→ Problem
Only the pictures are to be omitted; every entry beneath should otherwise be duplicated exactly.

The data Start Marker

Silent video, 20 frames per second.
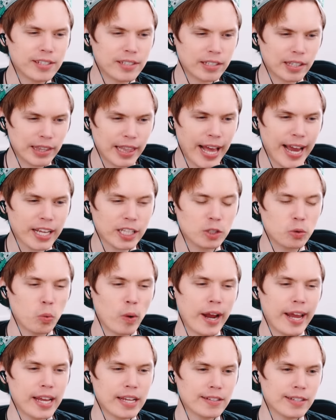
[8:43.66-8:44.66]
slight
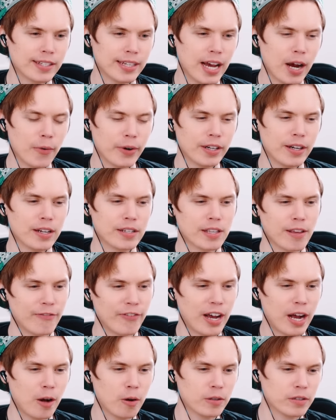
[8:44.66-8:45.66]
ways in how he does the
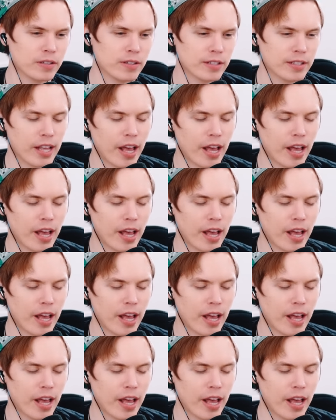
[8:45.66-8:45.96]
vowels and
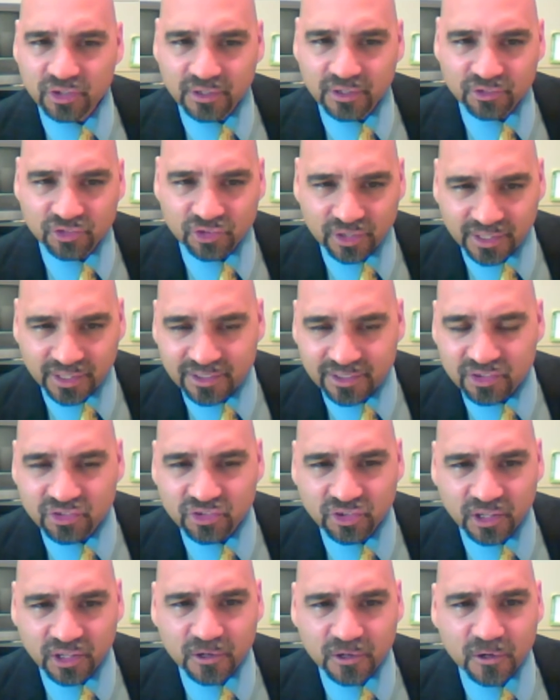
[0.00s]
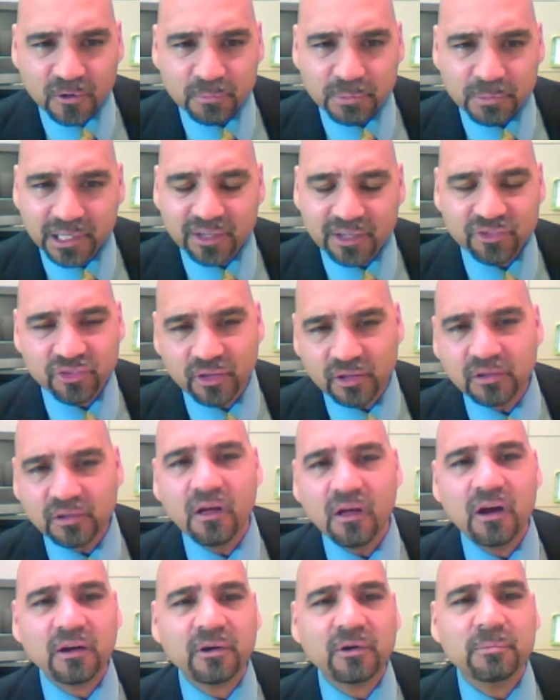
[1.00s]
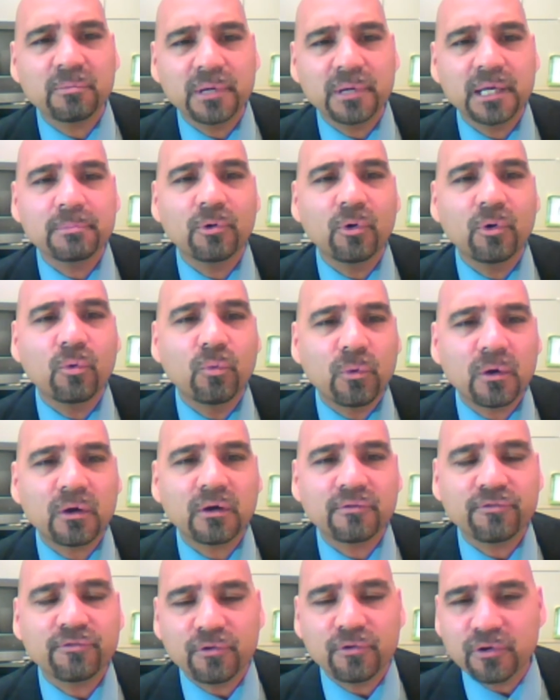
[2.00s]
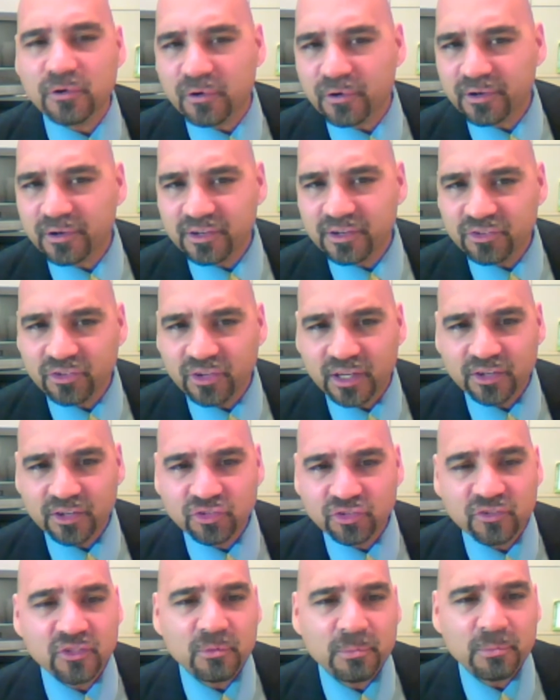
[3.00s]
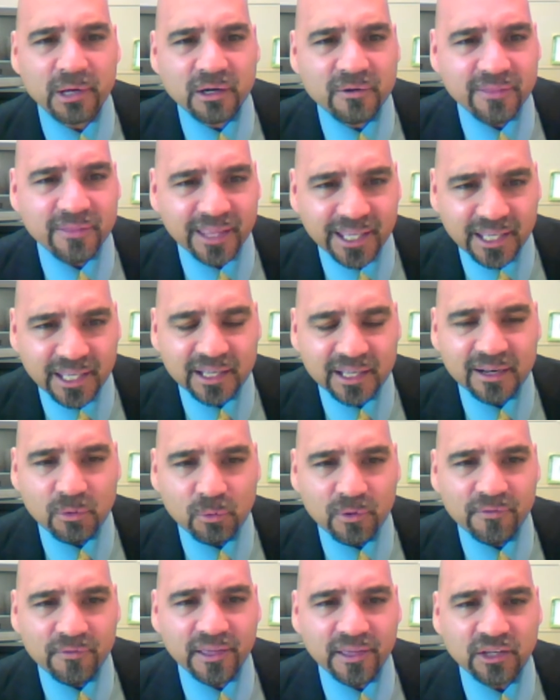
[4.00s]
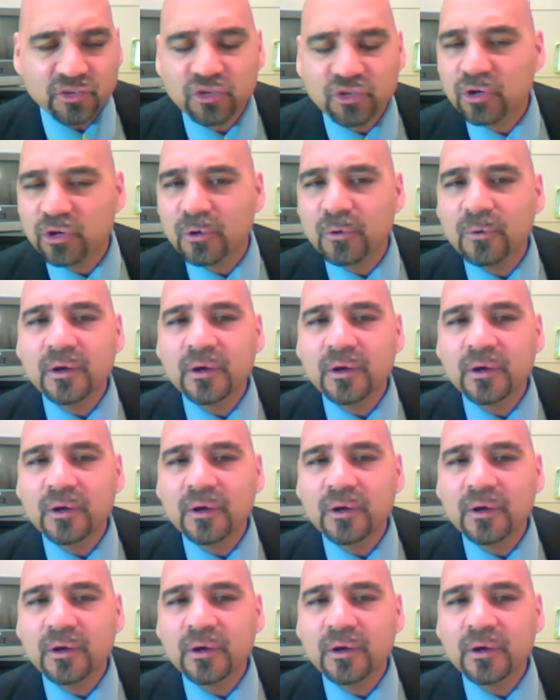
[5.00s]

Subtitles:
really is important to consider, because the longer people work for an organization, the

The data End Marker

→ Response
Silent video, 20 frames per second.
[8:43.66-8:44.66]
slight
[8:44.66-8:45.66]
ways in how he does the
[8:45.66-8:45.96]
vowels and
[0.00s]
[1.00s]
[2.00s]
[3.00s]
[4.00s]
[5.00s]

Subtitles:
really is important to consider, because the longer people work for an organization, the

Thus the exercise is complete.